There is already a powerful MOP (meta-object protocol) in Squeak/Smalltalk. Take #class etc. Yet, Newspeak's mirrors feel more clean and explicit.

Best,
Marcel

Am 06.01.2021 01:30:13 schrieb Thiede, Christoph <[hidden email]>:

Maybe it makes sense to think in terms of "simulation depth"? In a non-debugging scenario, that "simulation depth" is 0 because no simulation code is executed. When you debug/simulate your application code, depth is 1. When you debug/simulate the simulation code, depth is 2. If one would construct deeper "simulate the simulating simulator" processes, depth can be greater than 2. :-)


Yahoo, a Meta-Object Facility adoption for Smalltalk systems. :-) And depth -1 would correspond to the Slang-generated VM implementation, right? ;-)

Best,
Christoph

Von: Squeak-dev <[hidden email]> im Auftrag von Taeumel, Marcel
Gesendet: Dienstag, 8. Dezember 2020 13:44:09
An: squeak-dev
Betreff: Re: [squeak-dev] A discrepancy between bytecode execution and simulation
 
Hi Christoph

> [...] between simulation and production (btw did I choose the right terms for them? :)

Since code simulation needs code execution, I think that "simulation" is a part of "execution".
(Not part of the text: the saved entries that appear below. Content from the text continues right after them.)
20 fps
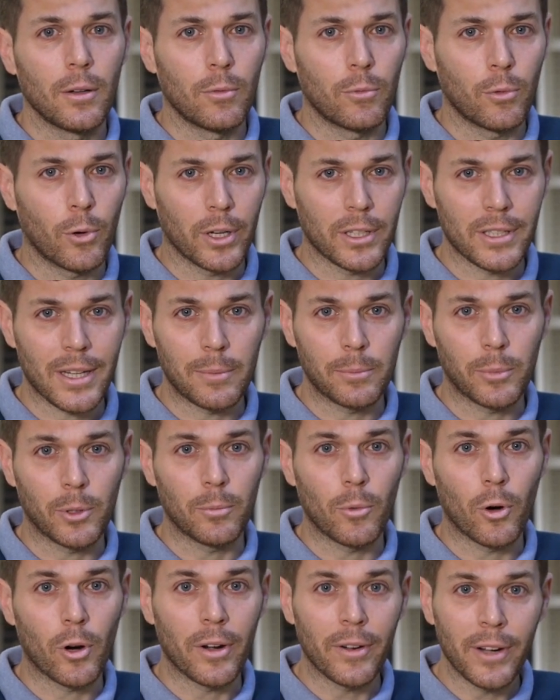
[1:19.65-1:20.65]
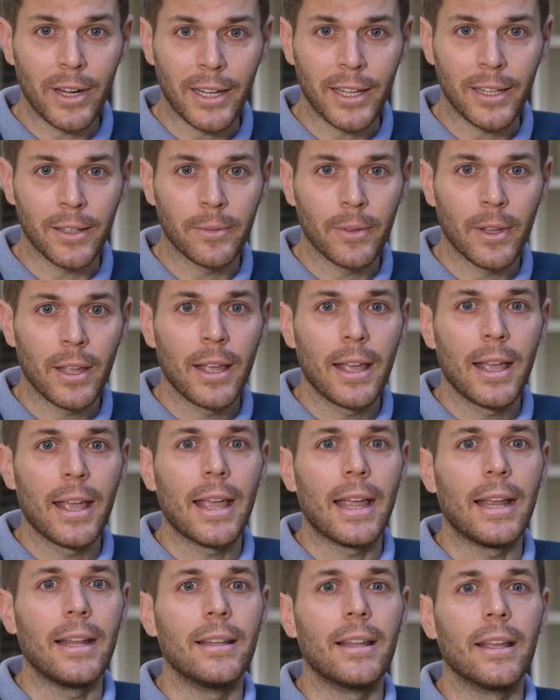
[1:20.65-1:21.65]
For example, Mogherini,
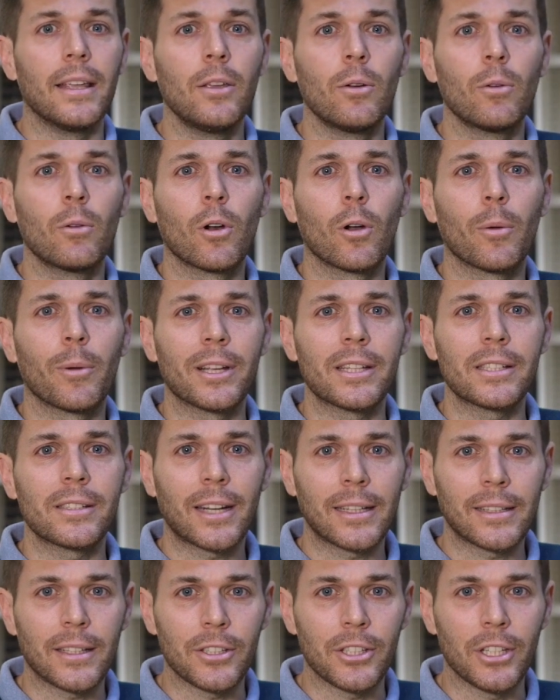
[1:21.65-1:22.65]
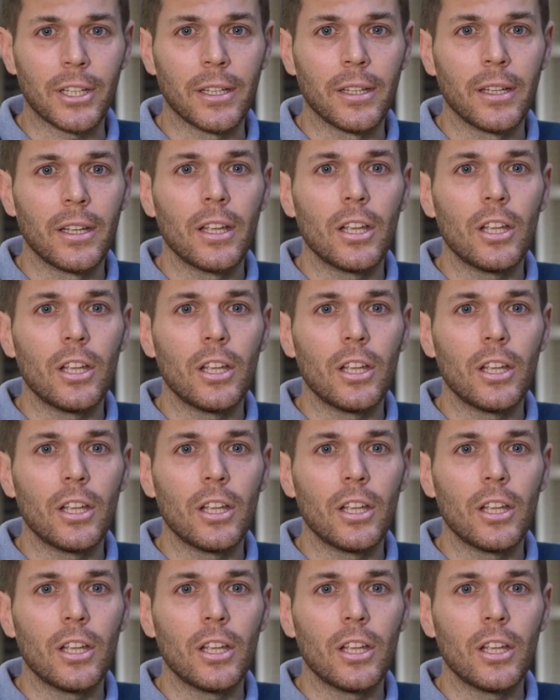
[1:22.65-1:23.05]
in the EU global strategy,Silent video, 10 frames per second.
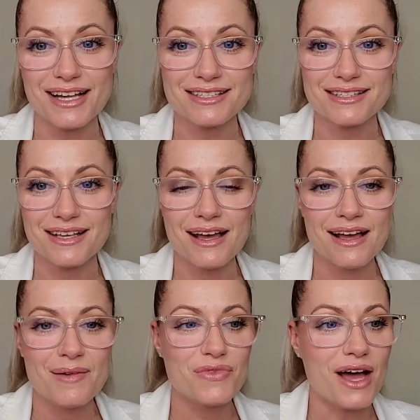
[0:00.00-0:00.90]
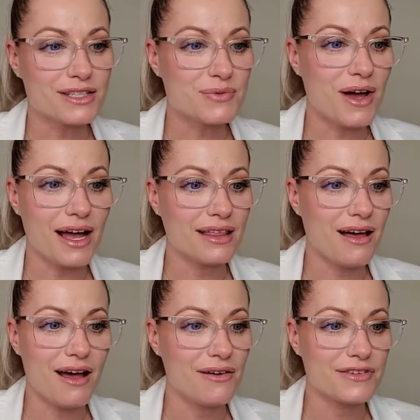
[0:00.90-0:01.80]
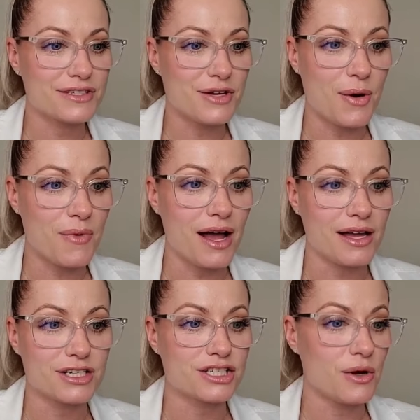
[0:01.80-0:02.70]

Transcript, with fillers: That's that's what I love so much.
Maybe it makes sense to think in terms of "simulation depth"? In a non-debugging scenario, that "simulation depth" is 0 because no simulation code is executed. When you debug/simulate your application code, depth is 1. When you debug/simulate the simulation code, depth is 2. If one would construct deeper "simulate the simulating simulator" processes, depth can be greater than 2. :-)

"Production" is then simulation depth 0. :-D

Best,
Marcel

Am 07.12.2020 18:55:31 schrieb Thiede, Christoph <[hidden email]>:

Hi all, hi Eliot,


I constructed the following code snippet which evaluates to true when running it using the production execution machinery:


nil == thisContext pop


I guess this is fine, because what alternatives would the execution machinery have? It could terminate the whole VM or we could introduce something like #cannotReturn: for invalid stack frame objects. Probably the current implementation is the best despite an invalid position in the context stack has been addressed.


However, the simulation machinery treats the same snippet differently, and it throws:


Error: subscript is out of bounds: 0


I wonder whether it is acceptable to have diverging behaviors for such an ill-defined edge case between simulation and production (btw did I choose the right terms for them? :)). Might it a better alternative to raise a Warning (#notify:) only and then return nil such as the VM appears to do?